→ Work to complete:
From the first line of the data below through the line bearing "[00:00:04.00]", reproduce each line exactly; do not include pictures.

→ Records for the exercise:
━━━━━━━━━━━━━━━━━━━━━━━━━━━━━━

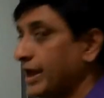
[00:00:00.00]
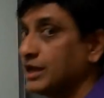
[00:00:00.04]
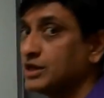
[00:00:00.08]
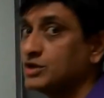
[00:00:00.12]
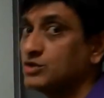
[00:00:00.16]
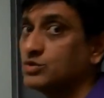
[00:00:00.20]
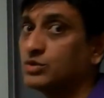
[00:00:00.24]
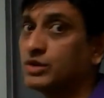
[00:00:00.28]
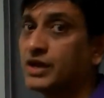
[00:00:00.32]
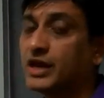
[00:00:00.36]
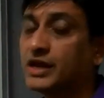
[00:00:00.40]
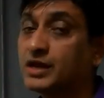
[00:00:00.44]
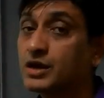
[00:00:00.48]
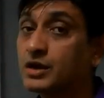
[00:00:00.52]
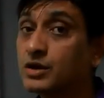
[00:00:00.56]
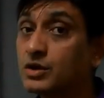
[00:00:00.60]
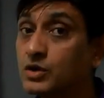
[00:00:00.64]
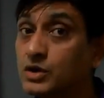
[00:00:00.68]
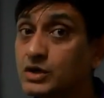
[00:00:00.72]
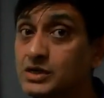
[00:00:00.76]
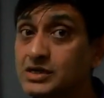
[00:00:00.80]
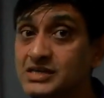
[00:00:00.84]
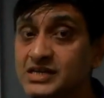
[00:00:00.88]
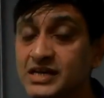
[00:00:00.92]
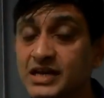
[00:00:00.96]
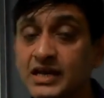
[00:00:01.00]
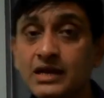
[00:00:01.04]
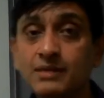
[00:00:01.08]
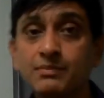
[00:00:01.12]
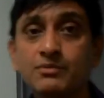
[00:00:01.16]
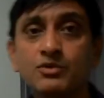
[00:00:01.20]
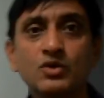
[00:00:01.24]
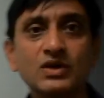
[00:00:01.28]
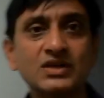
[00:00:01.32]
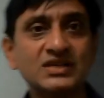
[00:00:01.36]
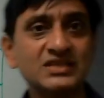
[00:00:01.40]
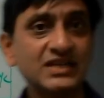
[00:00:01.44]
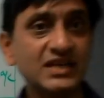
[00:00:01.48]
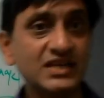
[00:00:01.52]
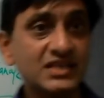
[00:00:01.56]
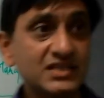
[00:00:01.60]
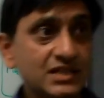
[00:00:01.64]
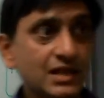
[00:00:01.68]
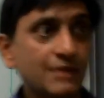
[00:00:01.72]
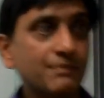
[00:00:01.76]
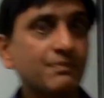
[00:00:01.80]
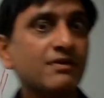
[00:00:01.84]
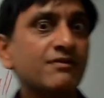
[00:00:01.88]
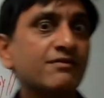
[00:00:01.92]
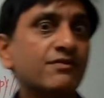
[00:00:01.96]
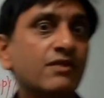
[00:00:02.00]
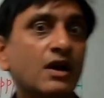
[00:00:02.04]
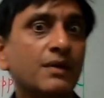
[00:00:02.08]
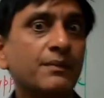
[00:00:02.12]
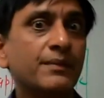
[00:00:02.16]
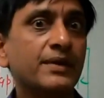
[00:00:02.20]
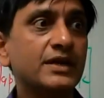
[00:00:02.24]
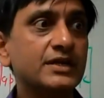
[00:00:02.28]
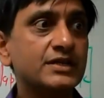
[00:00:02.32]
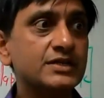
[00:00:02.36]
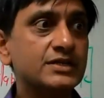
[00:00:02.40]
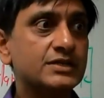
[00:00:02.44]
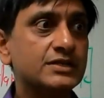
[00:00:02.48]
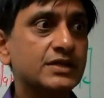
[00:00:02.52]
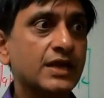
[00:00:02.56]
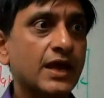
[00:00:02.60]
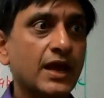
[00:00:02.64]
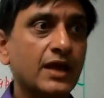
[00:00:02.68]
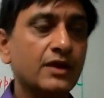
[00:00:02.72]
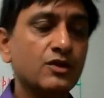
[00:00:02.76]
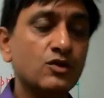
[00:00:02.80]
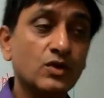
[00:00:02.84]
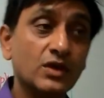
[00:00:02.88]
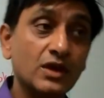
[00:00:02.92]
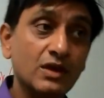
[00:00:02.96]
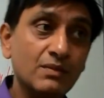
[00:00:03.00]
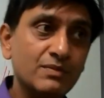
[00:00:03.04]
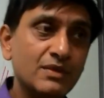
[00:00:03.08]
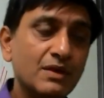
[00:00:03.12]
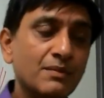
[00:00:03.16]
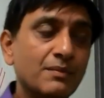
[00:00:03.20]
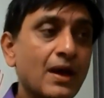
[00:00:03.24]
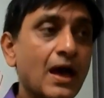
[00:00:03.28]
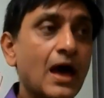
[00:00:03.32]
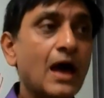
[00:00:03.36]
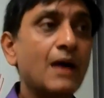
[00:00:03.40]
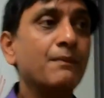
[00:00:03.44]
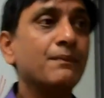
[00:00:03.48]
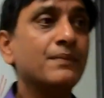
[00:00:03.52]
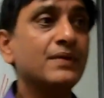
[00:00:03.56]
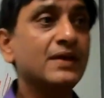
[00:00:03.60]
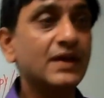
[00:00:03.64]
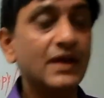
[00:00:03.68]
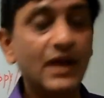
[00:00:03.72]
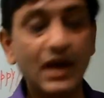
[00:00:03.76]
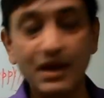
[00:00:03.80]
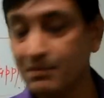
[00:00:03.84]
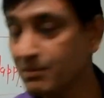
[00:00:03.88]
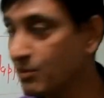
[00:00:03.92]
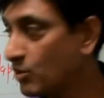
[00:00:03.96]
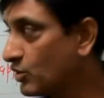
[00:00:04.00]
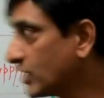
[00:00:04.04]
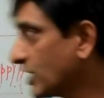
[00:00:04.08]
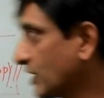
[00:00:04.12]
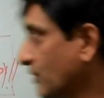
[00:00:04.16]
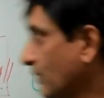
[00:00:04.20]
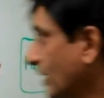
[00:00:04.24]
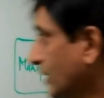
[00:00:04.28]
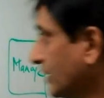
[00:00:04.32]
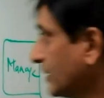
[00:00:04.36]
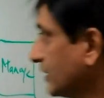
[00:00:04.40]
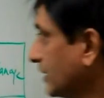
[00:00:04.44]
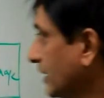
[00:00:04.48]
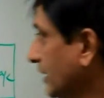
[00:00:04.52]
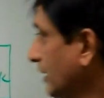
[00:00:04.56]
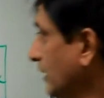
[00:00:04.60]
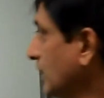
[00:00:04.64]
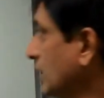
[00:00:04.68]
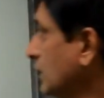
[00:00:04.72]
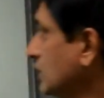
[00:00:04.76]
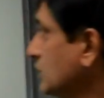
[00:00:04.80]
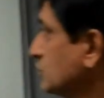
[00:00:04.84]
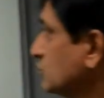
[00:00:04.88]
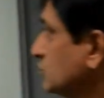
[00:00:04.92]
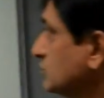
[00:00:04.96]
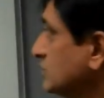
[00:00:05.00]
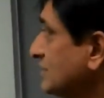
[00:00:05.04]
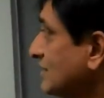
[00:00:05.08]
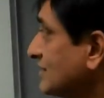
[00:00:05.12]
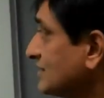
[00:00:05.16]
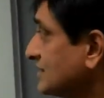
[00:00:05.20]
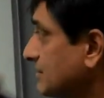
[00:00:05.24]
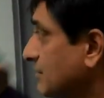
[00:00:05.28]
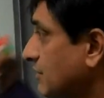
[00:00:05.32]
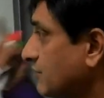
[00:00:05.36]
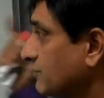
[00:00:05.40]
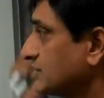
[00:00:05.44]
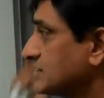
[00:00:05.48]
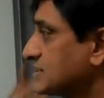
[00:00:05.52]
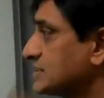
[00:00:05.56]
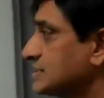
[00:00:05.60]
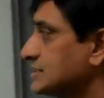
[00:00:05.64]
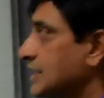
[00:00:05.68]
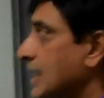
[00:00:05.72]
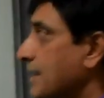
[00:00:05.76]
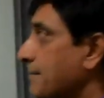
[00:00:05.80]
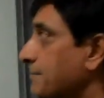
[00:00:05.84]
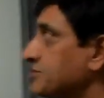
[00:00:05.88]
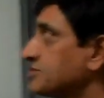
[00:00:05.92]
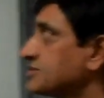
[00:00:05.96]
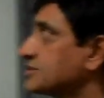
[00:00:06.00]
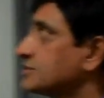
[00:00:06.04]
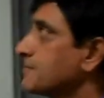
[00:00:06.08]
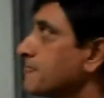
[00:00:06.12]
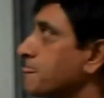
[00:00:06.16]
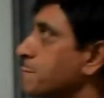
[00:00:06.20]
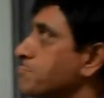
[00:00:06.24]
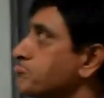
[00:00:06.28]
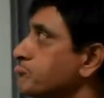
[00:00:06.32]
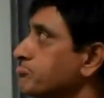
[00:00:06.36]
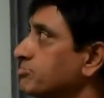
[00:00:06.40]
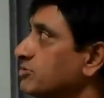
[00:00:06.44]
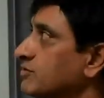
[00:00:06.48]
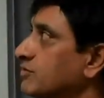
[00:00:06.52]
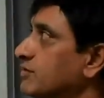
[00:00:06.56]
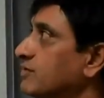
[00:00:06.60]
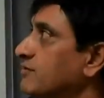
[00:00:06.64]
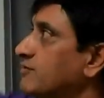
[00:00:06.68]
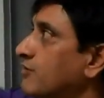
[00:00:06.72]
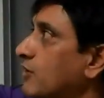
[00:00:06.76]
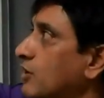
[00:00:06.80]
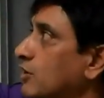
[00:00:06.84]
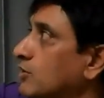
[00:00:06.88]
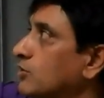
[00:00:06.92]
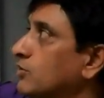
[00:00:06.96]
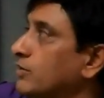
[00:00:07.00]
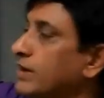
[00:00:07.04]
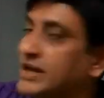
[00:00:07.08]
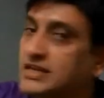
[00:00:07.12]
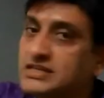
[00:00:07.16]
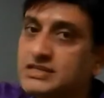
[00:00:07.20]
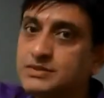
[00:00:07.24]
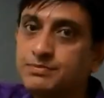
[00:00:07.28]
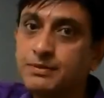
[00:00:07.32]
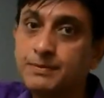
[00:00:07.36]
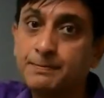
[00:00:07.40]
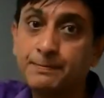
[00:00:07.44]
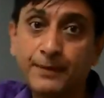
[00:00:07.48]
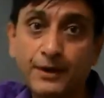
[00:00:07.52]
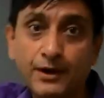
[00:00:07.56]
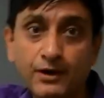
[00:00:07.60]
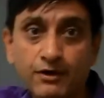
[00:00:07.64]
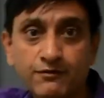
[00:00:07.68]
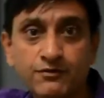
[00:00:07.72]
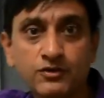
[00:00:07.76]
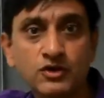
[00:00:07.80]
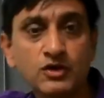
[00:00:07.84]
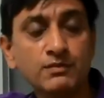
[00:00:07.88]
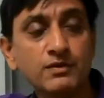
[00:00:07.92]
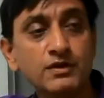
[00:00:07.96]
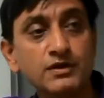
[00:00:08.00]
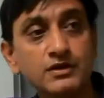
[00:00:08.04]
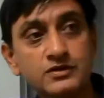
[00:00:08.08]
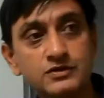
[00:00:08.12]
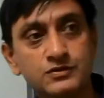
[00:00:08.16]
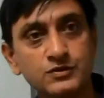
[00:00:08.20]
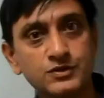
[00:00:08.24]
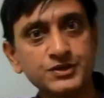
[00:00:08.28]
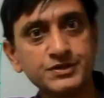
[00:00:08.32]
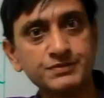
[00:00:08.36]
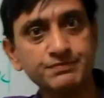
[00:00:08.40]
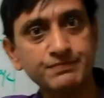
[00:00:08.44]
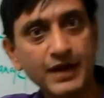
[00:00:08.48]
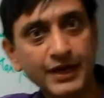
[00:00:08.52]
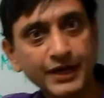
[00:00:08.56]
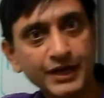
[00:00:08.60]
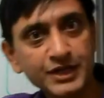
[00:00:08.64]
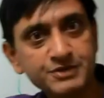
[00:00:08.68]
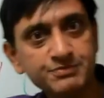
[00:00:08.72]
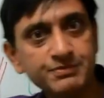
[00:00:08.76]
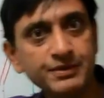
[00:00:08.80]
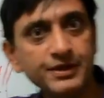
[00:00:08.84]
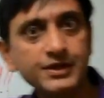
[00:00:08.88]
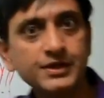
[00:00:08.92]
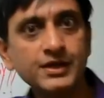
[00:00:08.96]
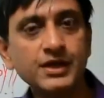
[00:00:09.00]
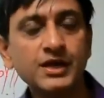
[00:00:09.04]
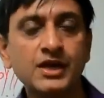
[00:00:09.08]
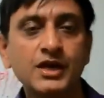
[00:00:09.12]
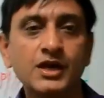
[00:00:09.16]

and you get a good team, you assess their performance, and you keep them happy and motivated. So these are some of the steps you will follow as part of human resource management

━━━━━━━━━━━━━━━━━━━━━━━━━━━━━━

→ Solution for this task:
[00:00:00.00]
[00:00:00.04]
[00:00:00.08]
[00:00:00.12]
[00:00:00.16]
[00:00:00.20]
[00:00:00.24]
[00:00:00.28]
[00:00:00.32]
[00:00:00.36]
[00:00:00.40]
[00:00:00.44]
[00:00:00.48]
[00:00:00.52]
[00:00:00.56]
[00:00:00.60]
[00:00:00.64]
[00:00:00.68]
[00:00:00.72]
[00:00:00.76]
[00:00:00.80]
[00:00:00.84]
[00:00:00.88]
[00:00:00.92]
[00:00:00.96]
[00:00:01.00]
[00:00:01.04]
[00:00:01.08]
[00:00:01.12]
[00:00:01.16]
[00:00:01.20]
[00:00:01.24]
[00:00:01.28]
[00:00:01.32]
[00:00:01.36]
[00:00:01.40]
[00:00:01.44]
[00:00:01.48]
[00:00:01.52]
[00:00:01.56]
[00:00:01.60]
[00:00:01.64]
[00:00:01.68]
[00:00:01.72]
[00:00:01.76]
[00:00:01.80]
[00:00:01.84]
[00:00:01.88]
[00:00:01.92]
[00:00:01.96]
[00:00:02.00]
[00:00:02.04]
[00:00:02.08]
[00:00:02.12]
[00:00:02.16]
[00:00:02.20]
[00:00:02.24]
[00:00:02.28]
[00:00:02.32]
[00:00:02.36]
[00:00:02.40]
[00:00:02.44]
[00:00:02.48]
[00:00:02.52]
[00:00:02.56]
[00:00:02.60]
[00:00:02.64]
[00:00:02.68]
[00:00:02.72]
[00:00:02.76]
[00:00:02.80]
[00:00:02.84]
[00:00:02.88]
[00:00:02.92]
[00:00:02.96]
[00:00:03.00]
[00:00:03.04]
[00:00:03.08]
[00:00:03.12]
[00:00:03.16]
[00:00:03.20]
[00:00:03.24]
[00:00:03.28]
[00:00:03.32]
[00:00:03.36]
[00:00:03.40]
[00:00:03.44]
[00:00:03.48]
[00:00:03.52]
[00:00:03.56]
[00:00:03.60]
[00:00:03.64]
[00:00:03.68]
[00:00:03.72]
[00:00:03.76]
[00:00:03.80]
[00:00:03.84]
[00:00:03.88]
[00:00:03.92]
[00:00:03.96]
[00:00:04.00]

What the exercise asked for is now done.